» Prompt:
Retype the entries exactly; omit all pictures.
== Stored data
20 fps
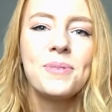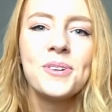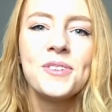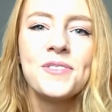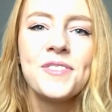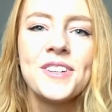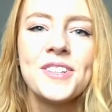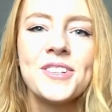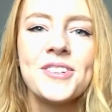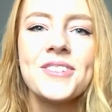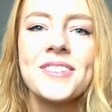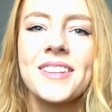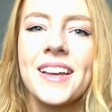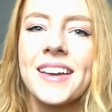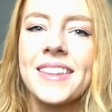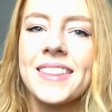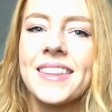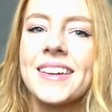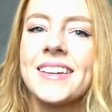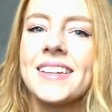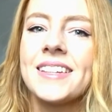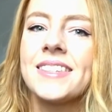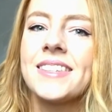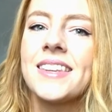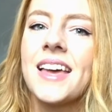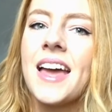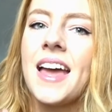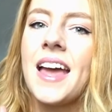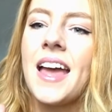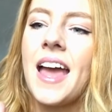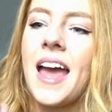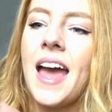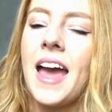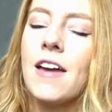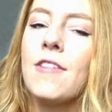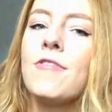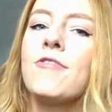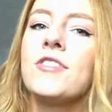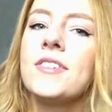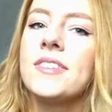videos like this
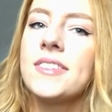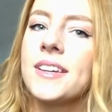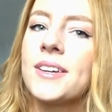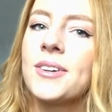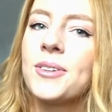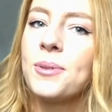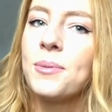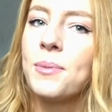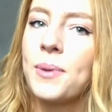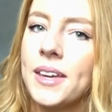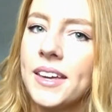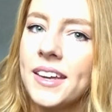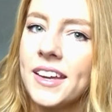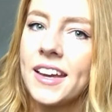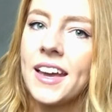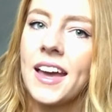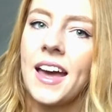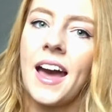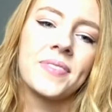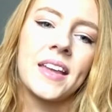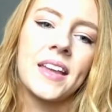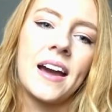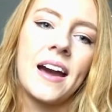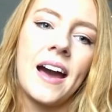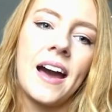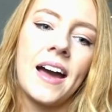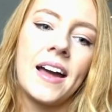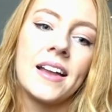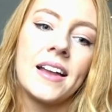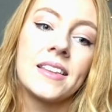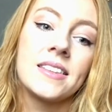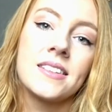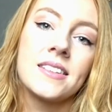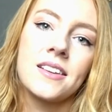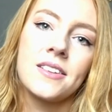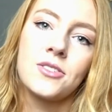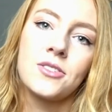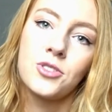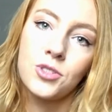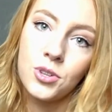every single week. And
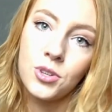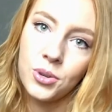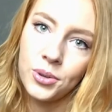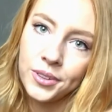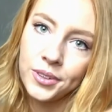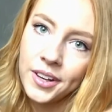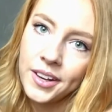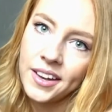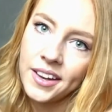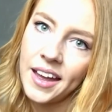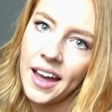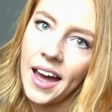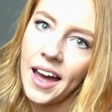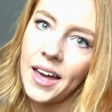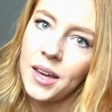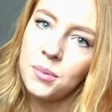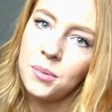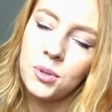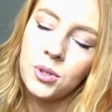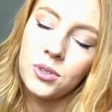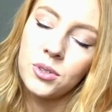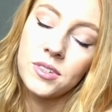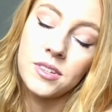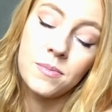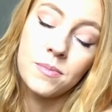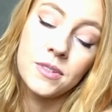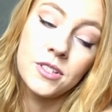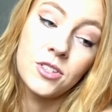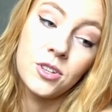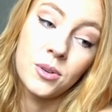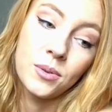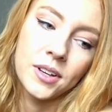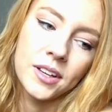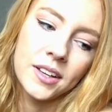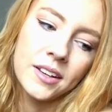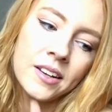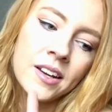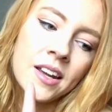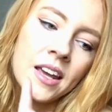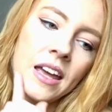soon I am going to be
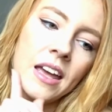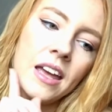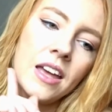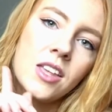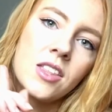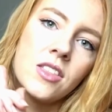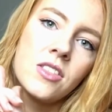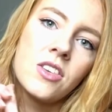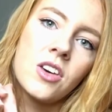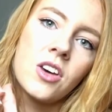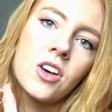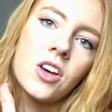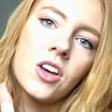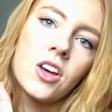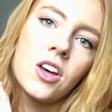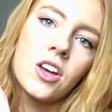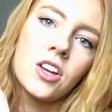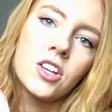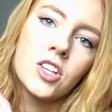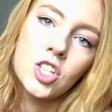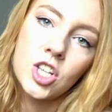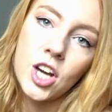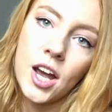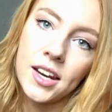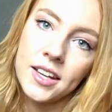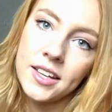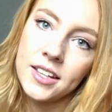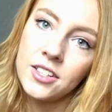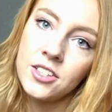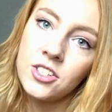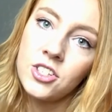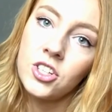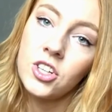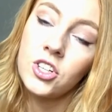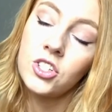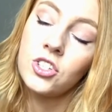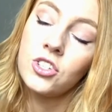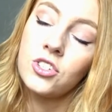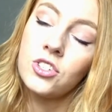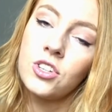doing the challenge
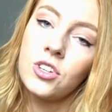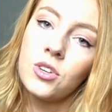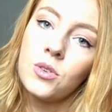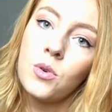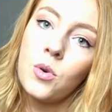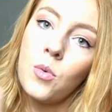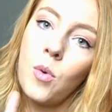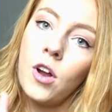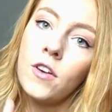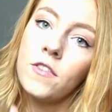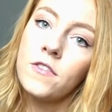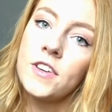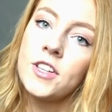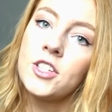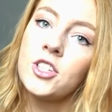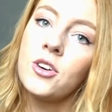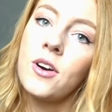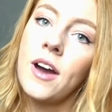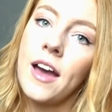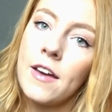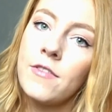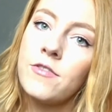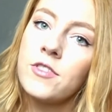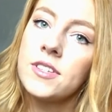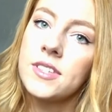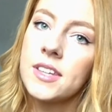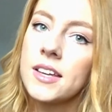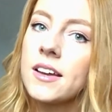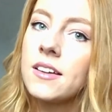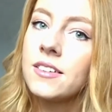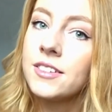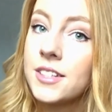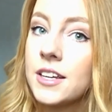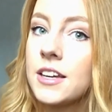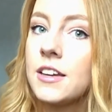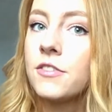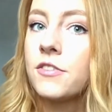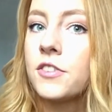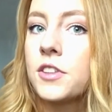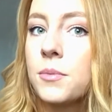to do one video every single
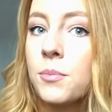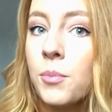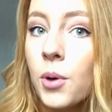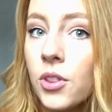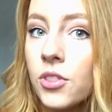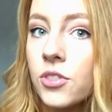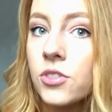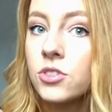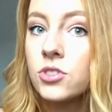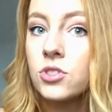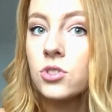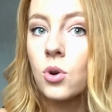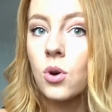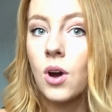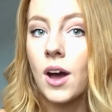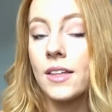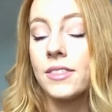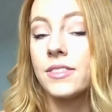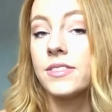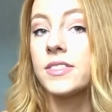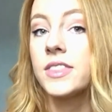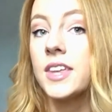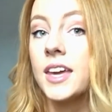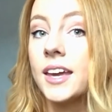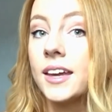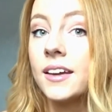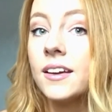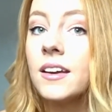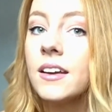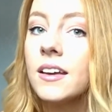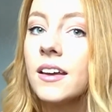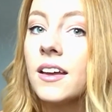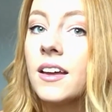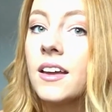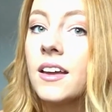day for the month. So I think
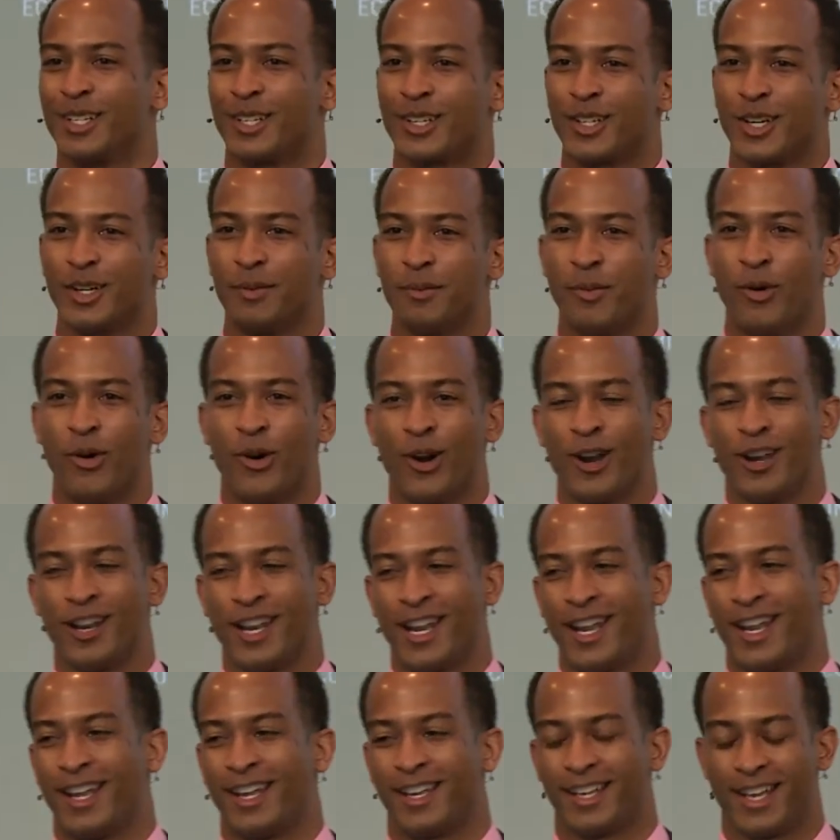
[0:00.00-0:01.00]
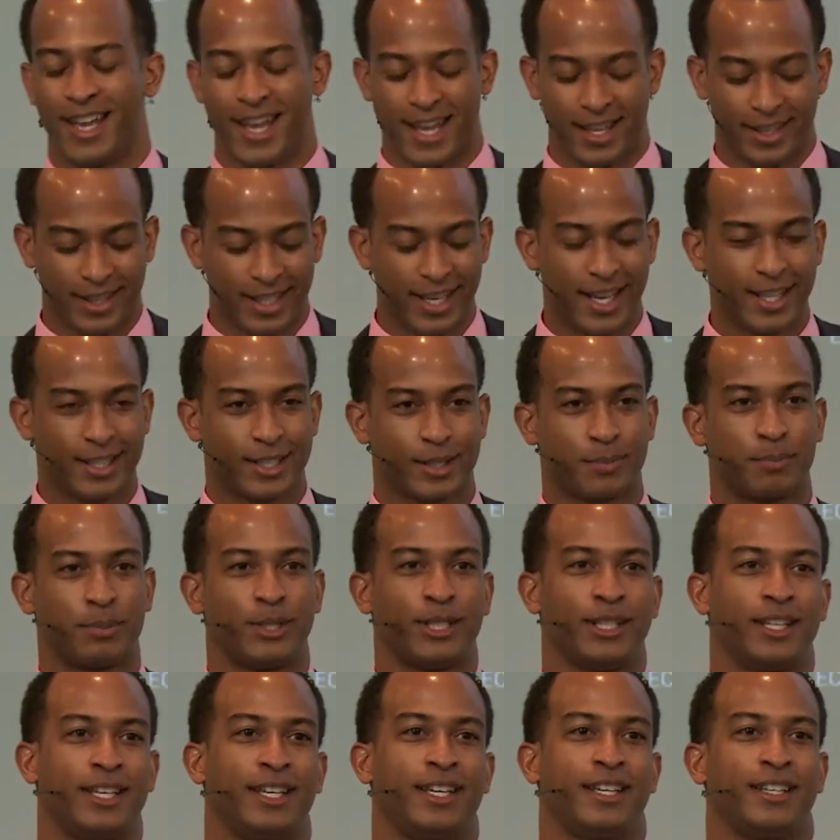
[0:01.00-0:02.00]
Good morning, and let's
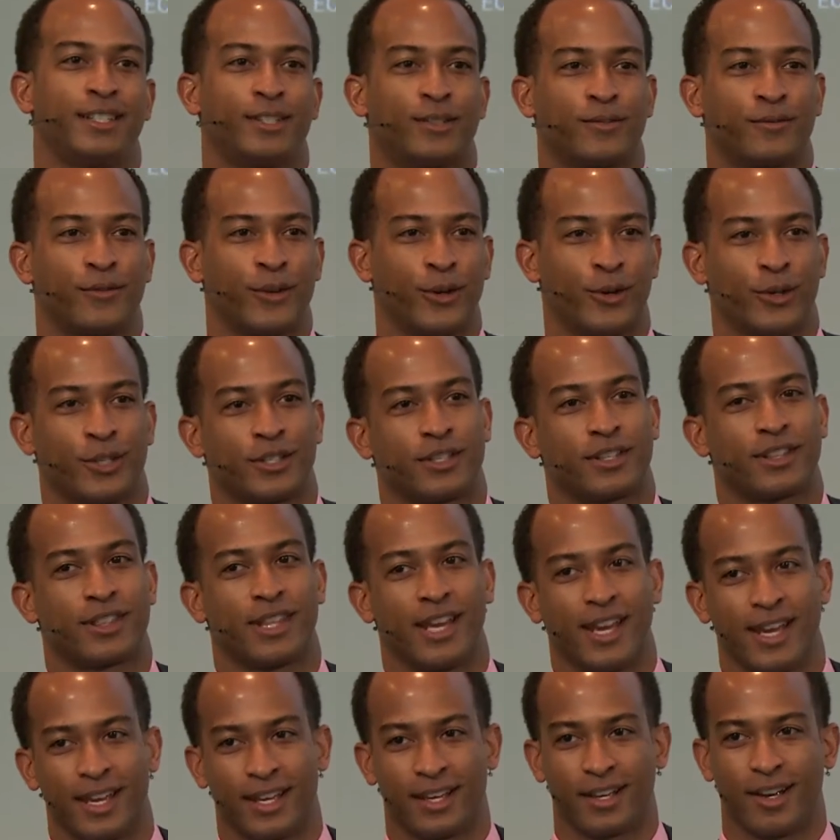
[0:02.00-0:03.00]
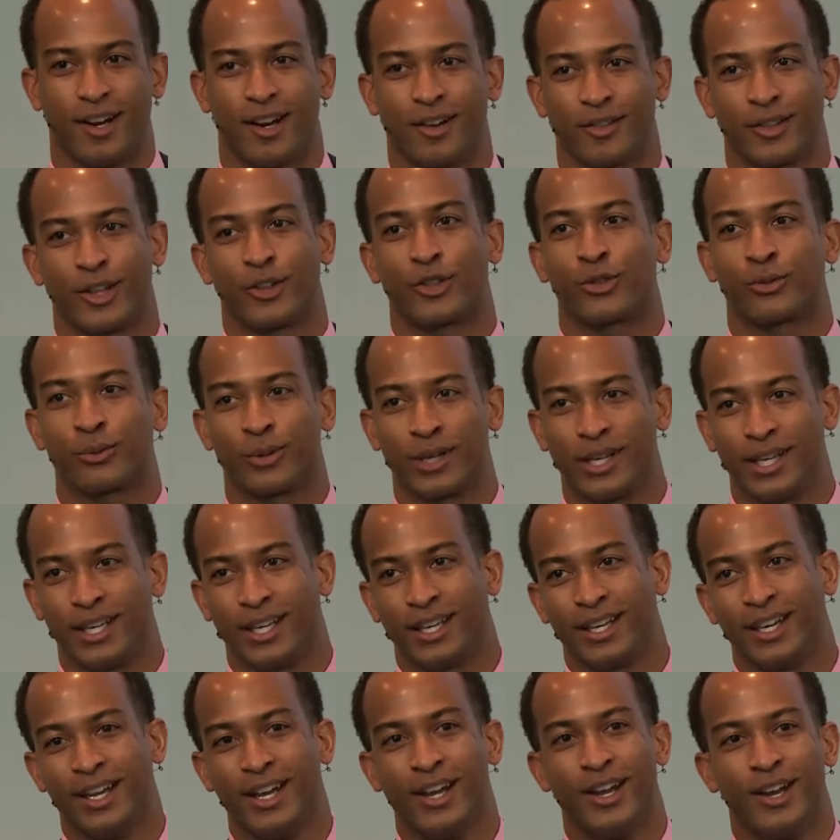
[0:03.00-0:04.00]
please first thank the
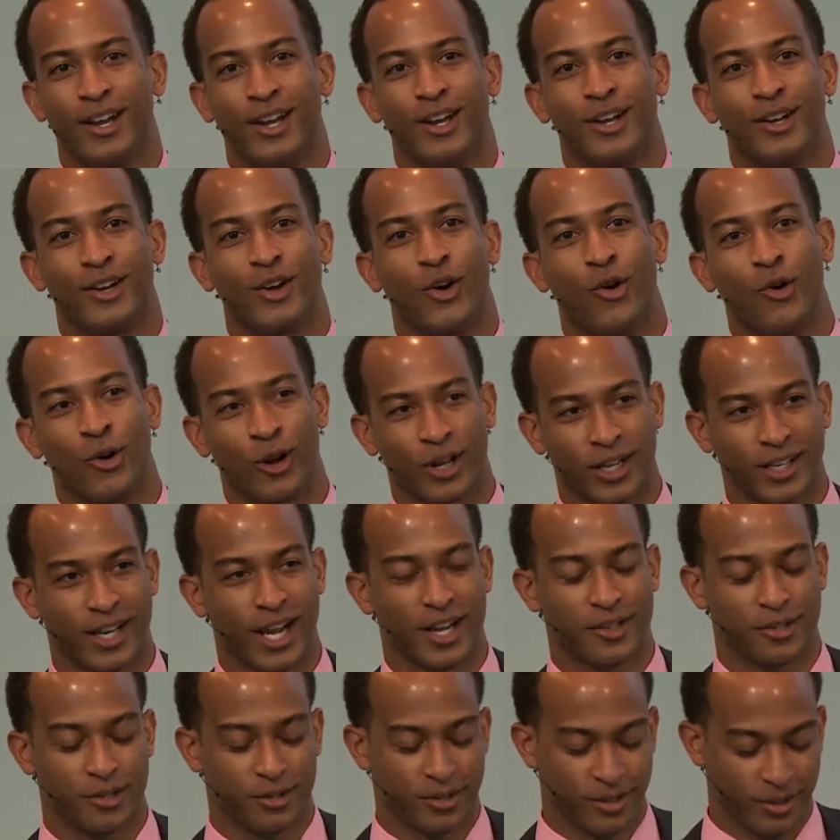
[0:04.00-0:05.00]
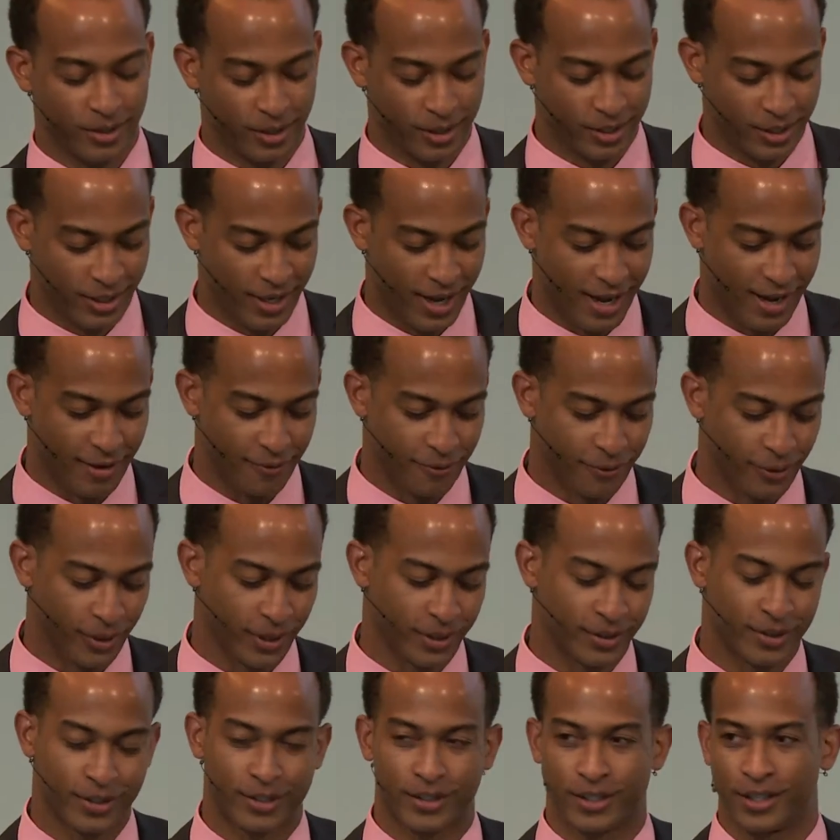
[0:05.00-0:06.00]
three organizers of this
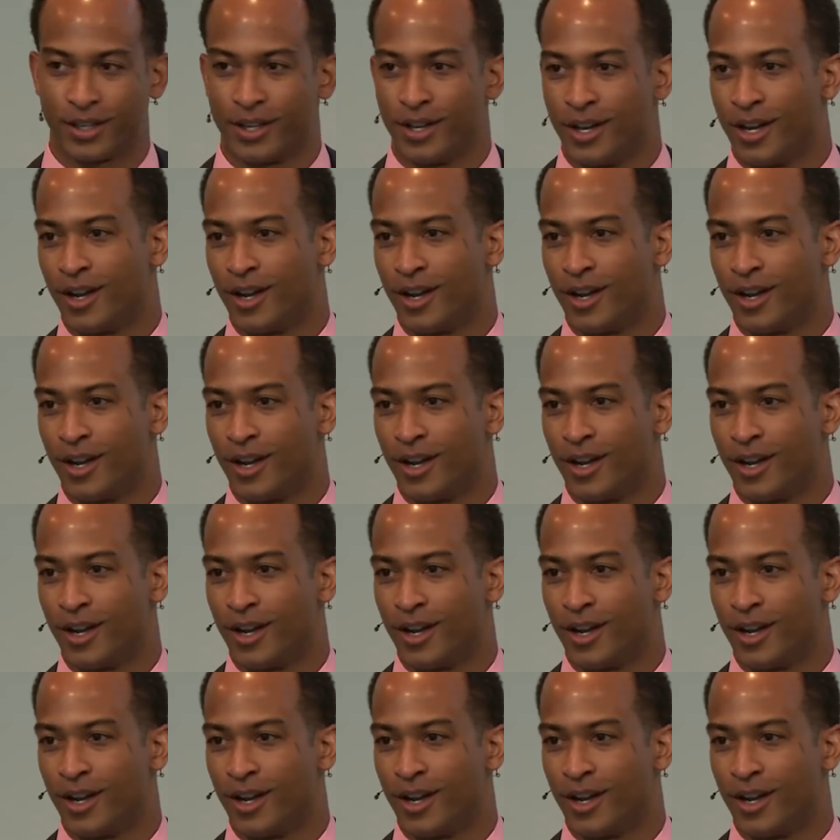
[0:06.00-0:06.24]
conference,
====
» Answer section:
20 fps
videos like this
every single week. And
soon I am going to be
doing the challenge
to do one video every single
day for the month. So I think
[0:00.00-0:01.00]
[0:01.00-0:02.00]
Good morning, and let's
[0:02.00-0:03.00]
[0:03.00-0:04.00]
please first thank the
[0:04.00-0:05.00]
[0:05.00-0:06.00]
three organizers of this
[0:06.00-0:06.24]
conference,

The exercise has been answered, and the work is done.